Adulai Djabi Embalo

Personal information
- Date of birth: 30 June 2005 (age 21)
- Place of birth: Luxembourg City, Luxembourg
- Height: 1.88 m (6 ft 2 in)
- Position: Forward

Team information
- Current team: Kapfenberger SV
- Number: 27

Youth career
- Käerjéng
- 2020–2022: Fola Esch

Senior career*
- Years: Team / Apps / (Gls)
- 2022–2023: Fola Esch / 1 / (0)
- 2023–2026: Virtus Entella / 6 / (0)
- 2026–: Kapfenberger SV / 1 / (0)

International career^{‡}
- 2019: Luxembourg U15 / 1 / (0)
- 2024–: Luxembourg U21 / 7 / (0)
- 2025–: Luxembourg / 1 / (0)

= Adulai Djabi Embalo =

Luxembourgish footballer

Adulai Djabi Embalo (born 30 June 2005) is a Luxembourgish professional footballer who plays as a forward for Austrian 2. Liga club Kapfenberger SV and the Luxembourg national team.

==Club career==
Embalo is a product of the youth academies of the Luxembourgish clubs Käerjéng and Fola Esch. In 2022, he debuted with Fola Esch's senior team in the Luxembourg National Division.

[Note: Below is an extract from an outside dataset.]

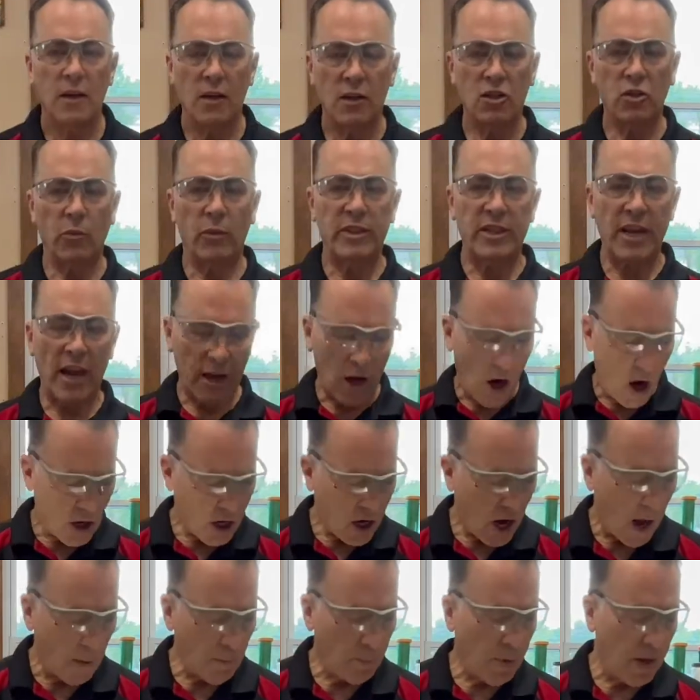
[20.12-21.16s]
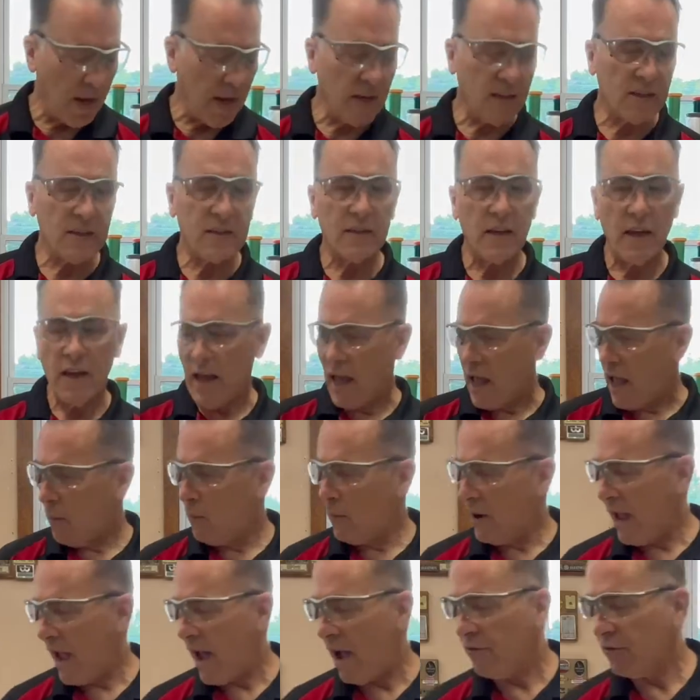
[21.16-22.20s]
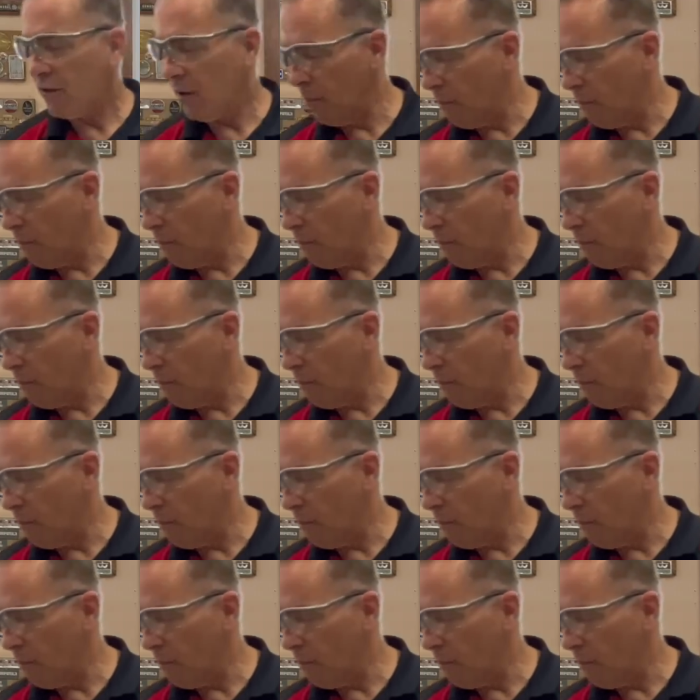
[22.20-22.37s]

So we take our cut piece and we have to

In the summer of 2023, he moved to the Italian Serie C club Virtus Entella.

==International career==
Born in Luxembourg, Embalo is of Bissau-Guinean descent, and holds dual Luxembourgish and Portuguese citizenship. He was called up to the senior Luxembourg national team for a set of 2026 FIFA World Cup qualification matches in November 2025. He debuted with Luxembourg in a 2–0 loss to Germany on 14 November 2025.